■ **Exercise directions**
Repeat verbatim, and only, the lines of the data below, beginning at the line that contains "[00:00:00.00]" and stopping after the line that contains "Transcript: And so".

(Source records)
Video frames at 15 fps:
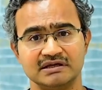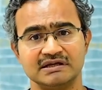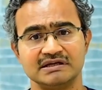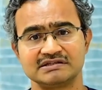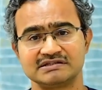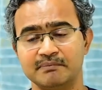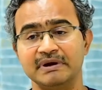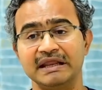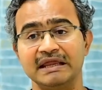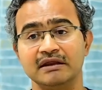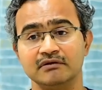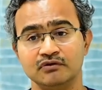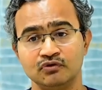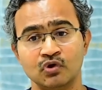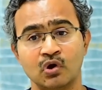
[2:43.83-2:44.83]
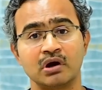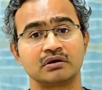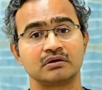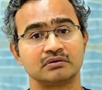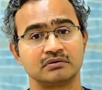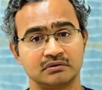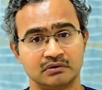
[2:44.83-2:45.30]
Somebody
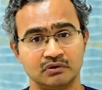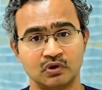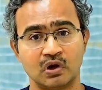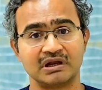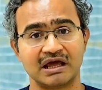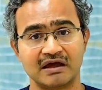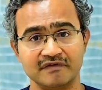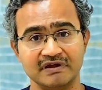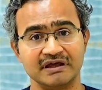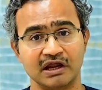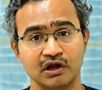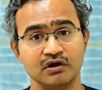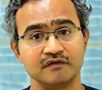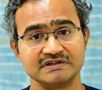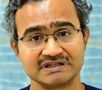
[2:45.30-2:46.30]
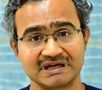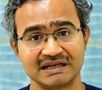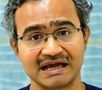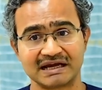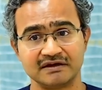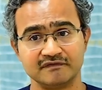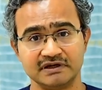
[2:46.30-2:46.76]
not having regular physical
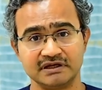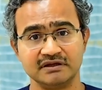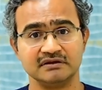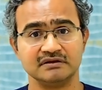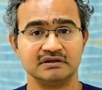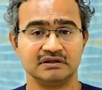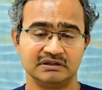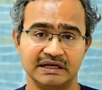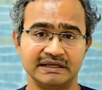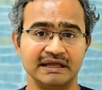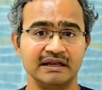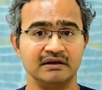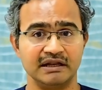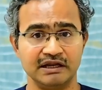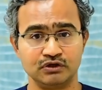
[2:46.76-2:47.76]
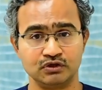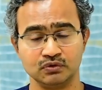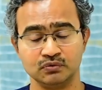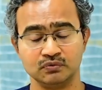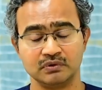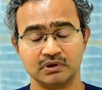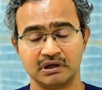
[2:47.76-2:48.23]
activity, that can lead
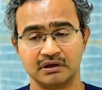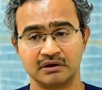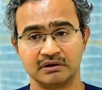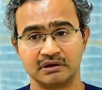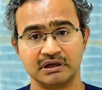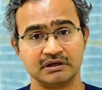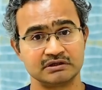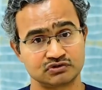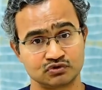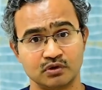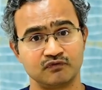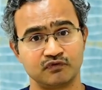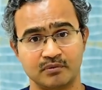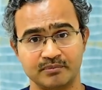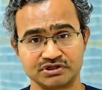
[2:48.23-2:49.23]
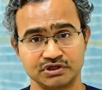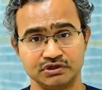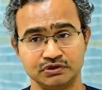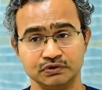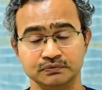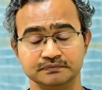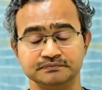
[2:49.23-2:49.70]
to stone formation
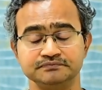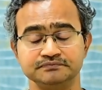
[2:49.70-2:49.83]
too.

--

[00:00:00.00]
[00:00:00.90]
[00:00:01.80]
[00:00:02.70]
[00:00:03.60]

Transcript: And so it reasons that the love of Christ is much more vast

■ **Solution for this task**
[00:00:00.00]
[00:00:00.90]
[00:00:01.80]
[00:00:02.70]
[00:00:03.60]

Transcript: And so it reasons that the love of Christ is much more vast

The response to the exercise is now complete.